Araştırmacılar aynı zamanda adli amaçlı olarak antik DNA alanında yaygın olarak kullanılan yeni analiz yöntemlerini de test ediyorlar. Örneğin, DNA dizisinin yanlış okunmasını önlemek için kimyasal olarak değiştirilmiş nükleotidleri çıkarabilen özel enzimler vardır. Ayrıca belirli dizileri “balıklamak” için DNA yemlerini de kullanabilirler. Yöntem, hedeflenen zenginleştirme olarak biliniyor ve tüm genetik diziyi yeniden oluşturmak için kullanılabilecek çok küçük parçaların geri kazanılmasına olanak tanıyor.

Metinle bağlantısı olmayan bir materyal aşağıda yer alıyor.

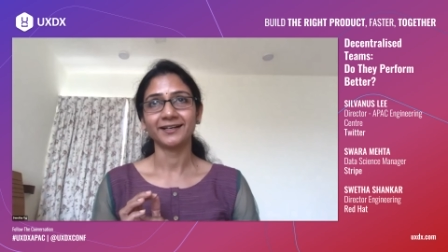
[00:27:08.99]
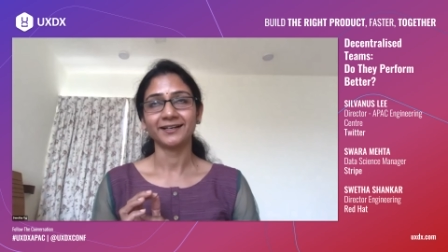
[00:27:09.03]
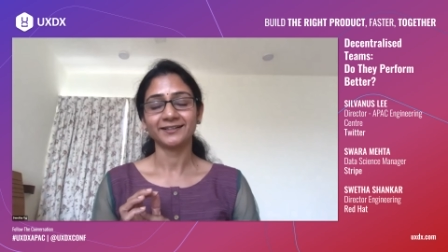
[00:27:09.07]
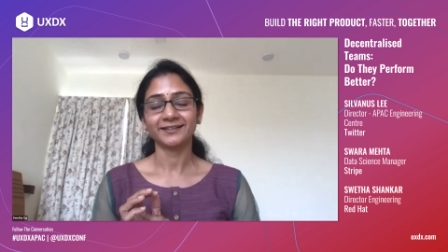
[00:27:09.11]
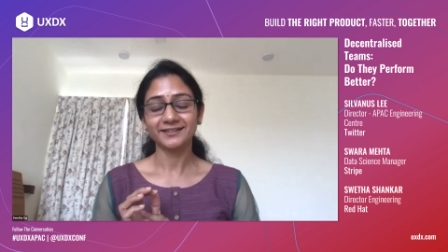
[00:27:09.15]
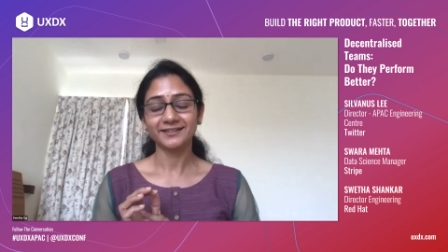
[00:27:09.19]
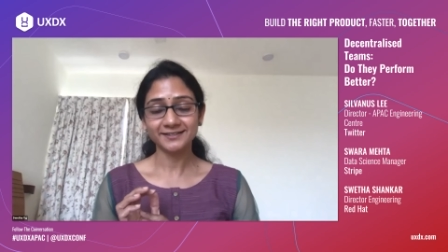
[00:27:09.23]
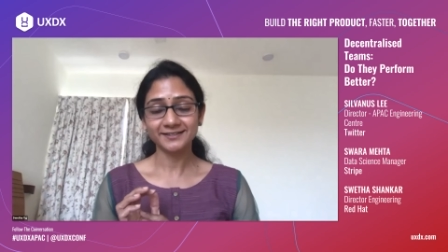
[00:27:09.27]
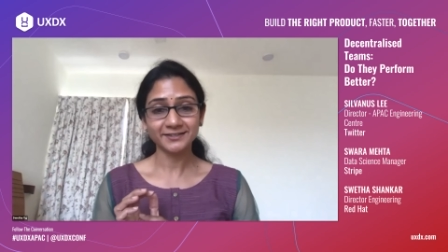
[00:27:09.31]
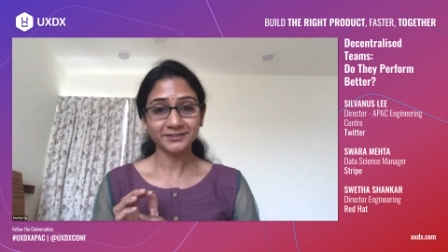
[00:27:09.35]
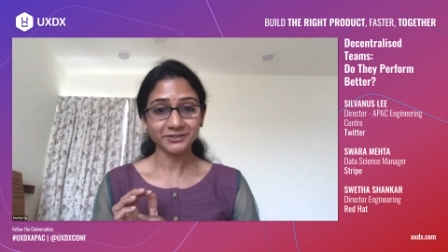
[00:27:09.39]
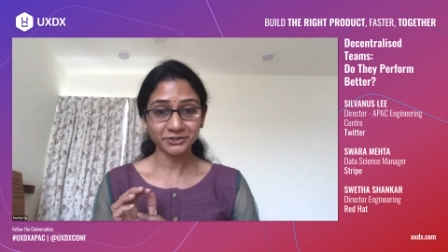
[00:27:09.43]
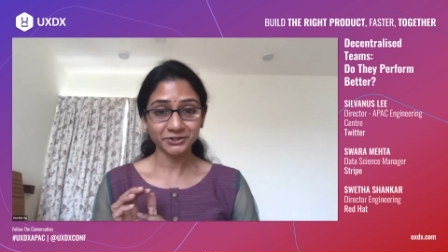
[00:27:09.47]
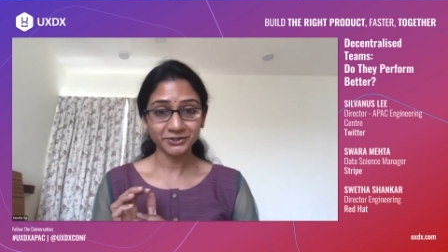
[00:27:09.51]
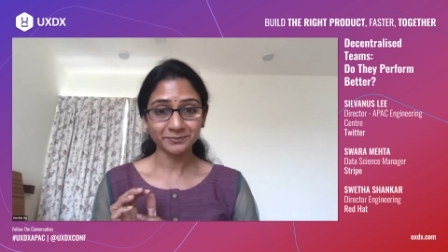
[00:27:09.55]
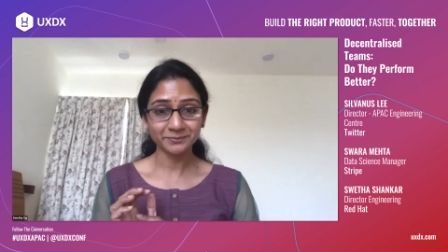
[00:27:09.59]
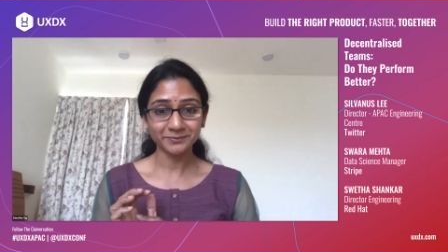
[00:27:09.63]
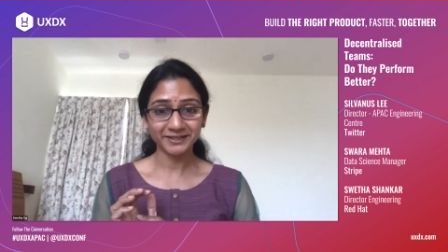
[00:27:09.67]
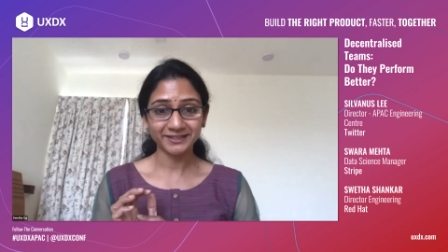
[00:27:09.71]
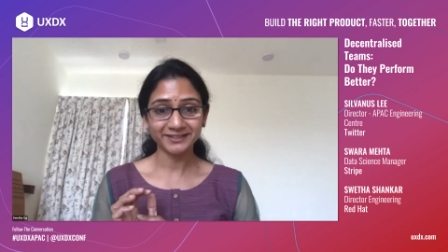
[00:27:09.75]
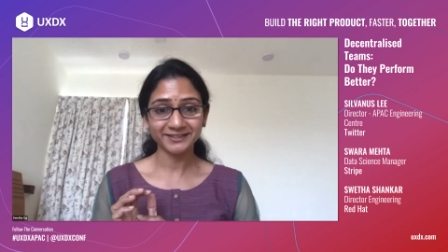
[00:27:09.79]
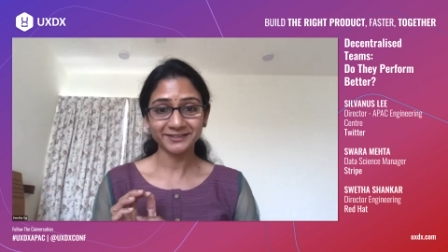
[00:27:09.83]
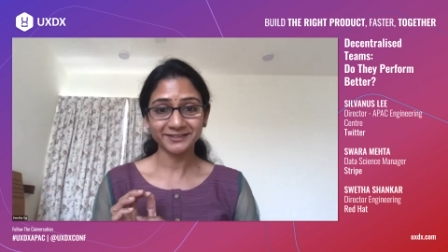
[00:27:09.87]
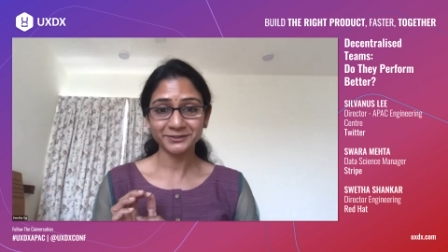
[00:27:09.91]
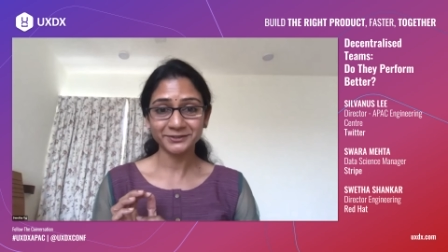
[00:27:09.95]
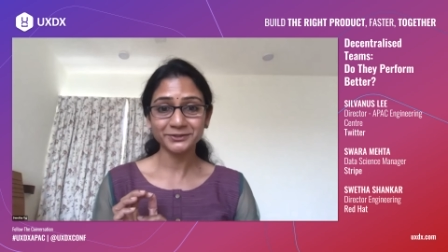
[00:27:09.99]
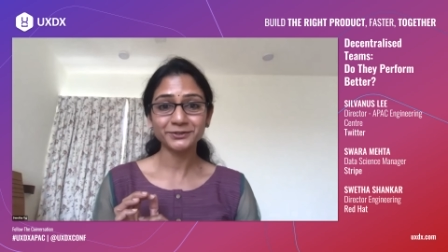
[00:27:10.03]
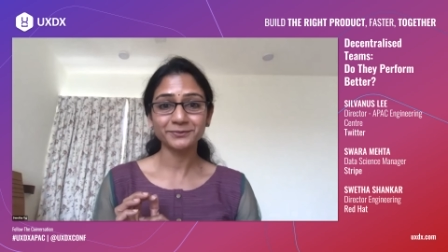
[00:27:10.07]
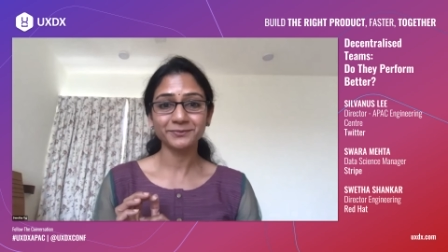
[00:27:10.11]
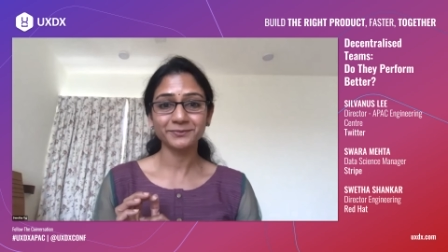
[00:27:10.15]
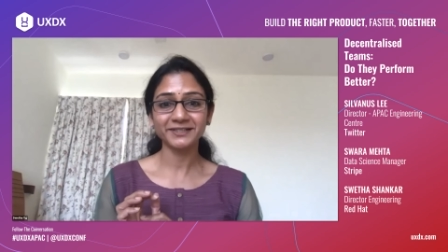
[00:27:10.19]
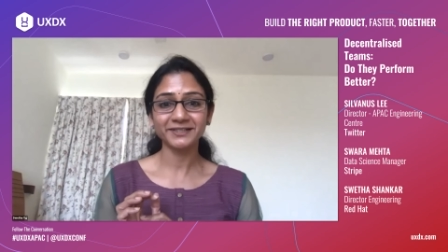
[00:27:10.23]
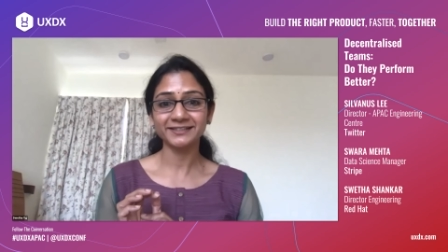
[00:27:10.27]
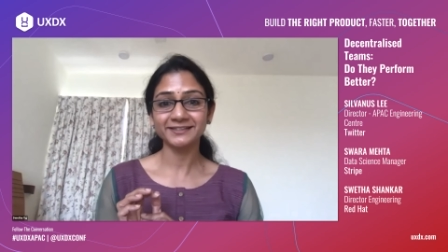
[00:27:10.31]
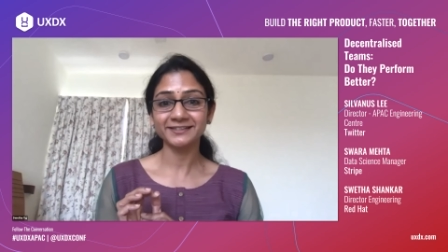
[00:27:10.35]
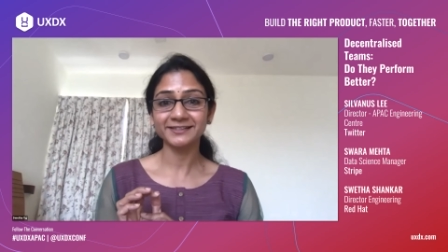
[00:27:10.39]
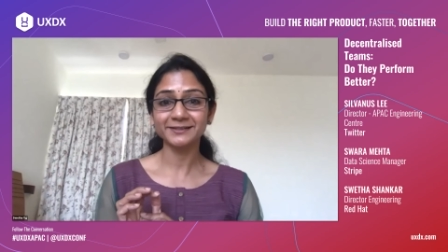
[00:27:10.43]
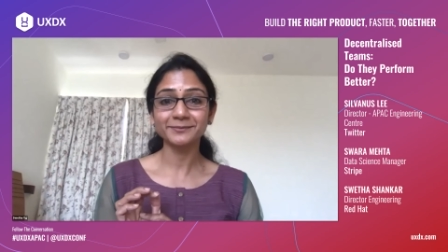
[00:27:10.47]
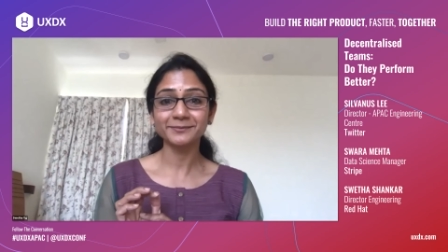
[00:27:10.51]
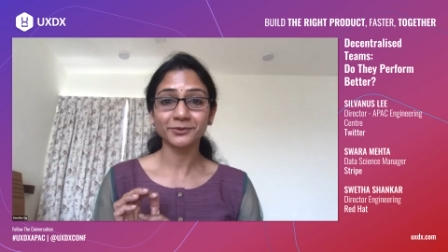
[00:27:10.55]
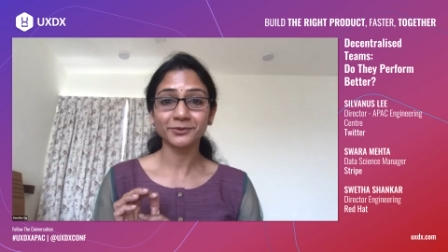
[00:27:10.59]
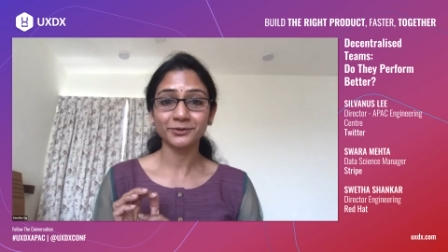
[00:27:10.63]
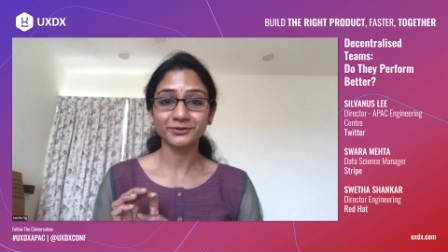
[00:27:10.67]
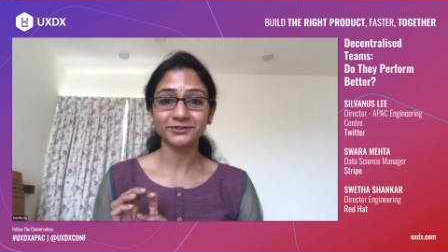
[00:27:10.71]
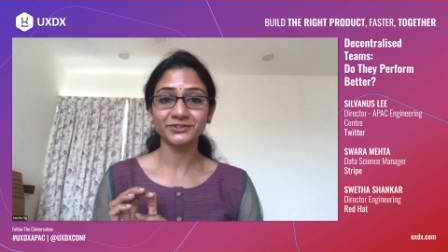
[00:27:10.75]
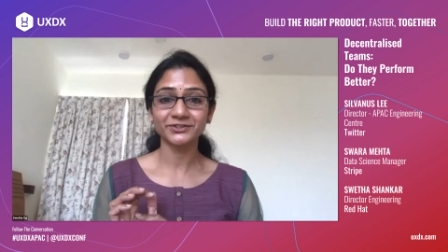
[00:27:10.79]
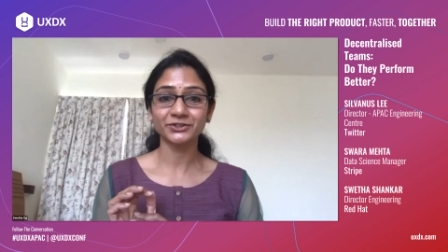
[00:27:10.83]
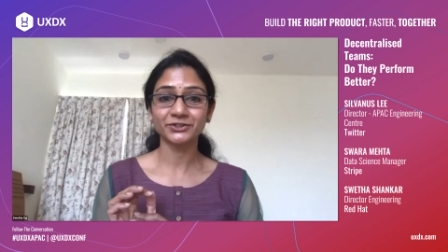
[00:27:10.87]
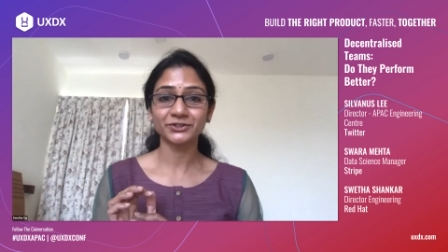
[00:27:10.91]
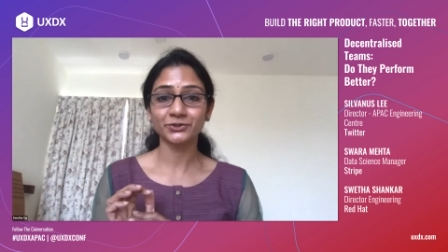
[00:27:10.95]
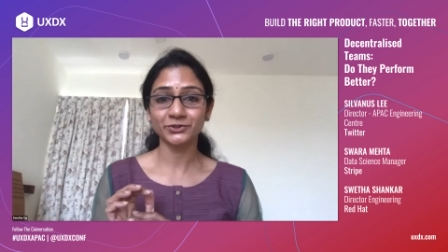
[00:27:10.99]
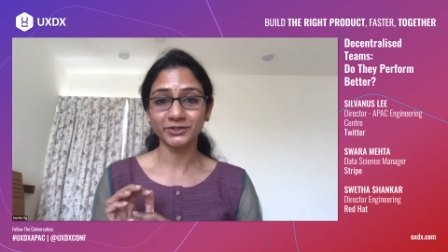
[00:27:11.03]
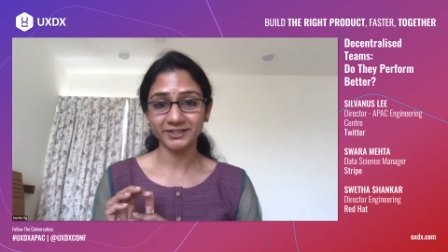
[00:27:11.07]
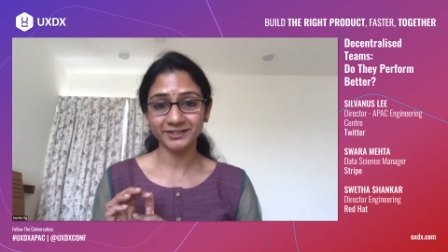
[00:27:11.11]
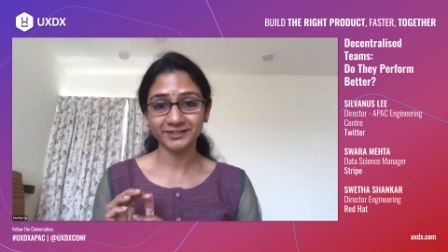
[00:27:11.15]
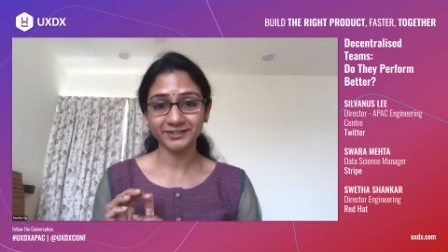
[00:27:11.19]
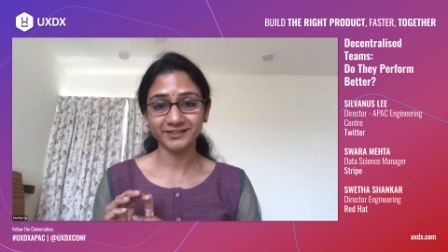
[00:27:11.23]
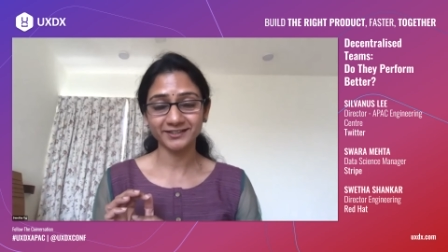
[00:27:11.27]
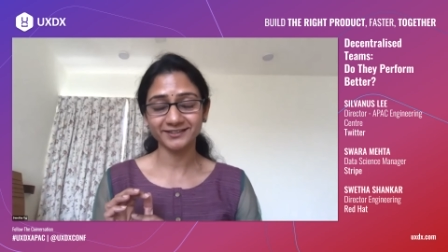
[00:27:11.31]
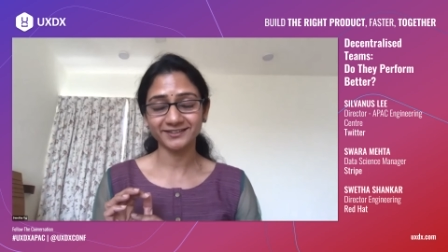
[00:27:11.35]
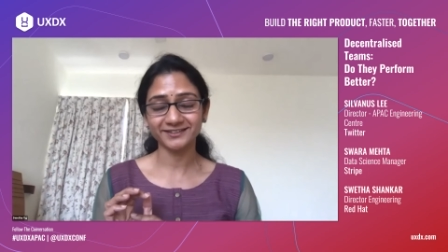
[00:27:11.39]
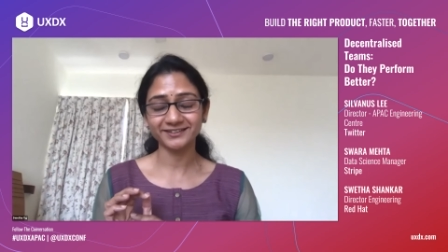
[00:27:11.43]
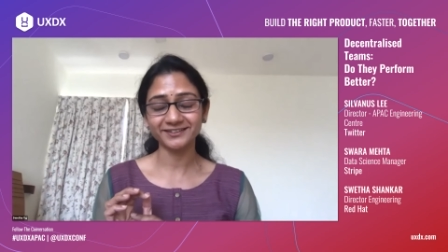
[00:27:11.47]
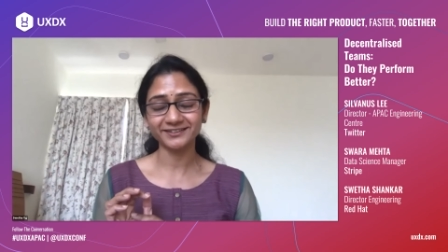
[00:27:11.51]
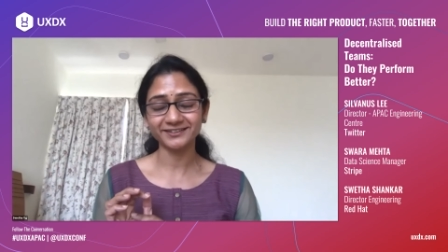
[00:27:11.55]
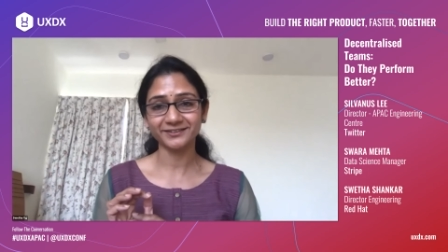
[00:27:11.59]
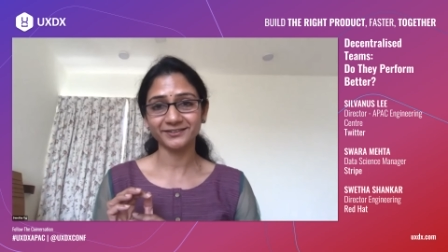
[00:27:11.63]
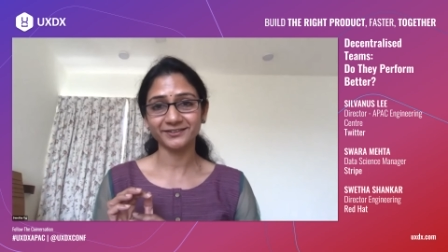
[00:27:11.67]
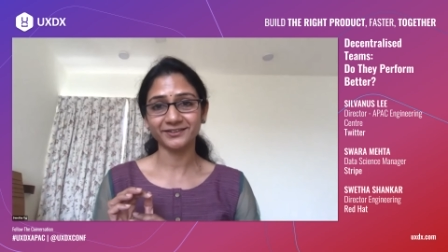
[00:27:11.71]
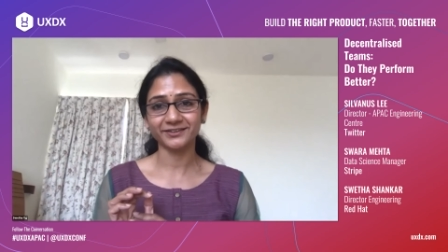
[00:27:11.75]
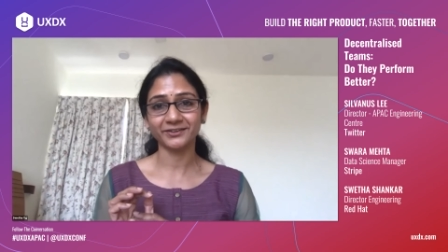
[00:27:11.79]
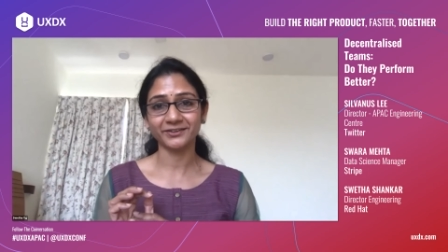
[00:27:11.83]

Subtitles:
decision making could be a little more trickier,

Yanmış kalıntıların DNA analizi

Yangın mağdurları söz konusu olduğunda, özellikle yoğun ve uzun süreli yangınlarda mahsur kalanlarda DNA analizi karmaşıktır. Yüksek sıcaklıklar, nükleotidler de dahil olmak üzere moleküller arasındaki bağların kopmasına neden olur. Bu, DNA’nın parçalanmasına ve sonuçta yok olmasına neden olur.

Sert dokular (kemikler ve dişler) genellikle yangında hayatta kalan tek şey olduğundan, adli tıp araştırmacıları kemiklerin renginin ve bileşiminin sıcaklıkla nasıl değiştiğini araştırmıştır. Araştırma ekibim, insan kemik örneklerinin maruz kaldığı yanma düzeyini sınıflandırmak için bu çifte bilgiyi kullandı.

Böylece, kemikler 350°C ile 550°C arasındaki sıcaklıklara ulaştığında DNA bozulmasının önemli bir noktaya ulaştığını tespit ettik. Bunun ne anlama geldiğine dair bir fikir edinmek için, ticari kremasyon 30 ila 120 dakika boyunca 760°C ila 871°C’ye ulaşır.

Lahaina'daki yangından sağ kurtulan iki kişi yol kenarında kucaklaşıyor, bir başka kurtulan da yanlarında duruyor.
Bir felaketten sonra mağdurların tespit edilmesi sevdiklerinizin yas tutmasını kolaylaştırabilir.
AP Fotoğrafı/Jae C. Hong

Ekibimiz ayrıca kısa tandem tekrarlardan veya mitokondriyal DNA dizisi verilerinden yüksek kaliteli veri üretme olasılığının 550°C’nin üzerindeki sıcaklıklarda önemli ölçüde azaldığını buldu.

Kısacası sıcaklık ve maruz kalma süresi arttıkça mevcut DNA miktarı azalır. Bu, mağdur ile akrabası arasında istatistiksel kesinlik sağlayacak eşleşmeler oluşturmak için yetersiz olan kısmi DNA profilleriyle sonuçlanır. Hatta tamamen sonuç almanızı bile engelleyebilir.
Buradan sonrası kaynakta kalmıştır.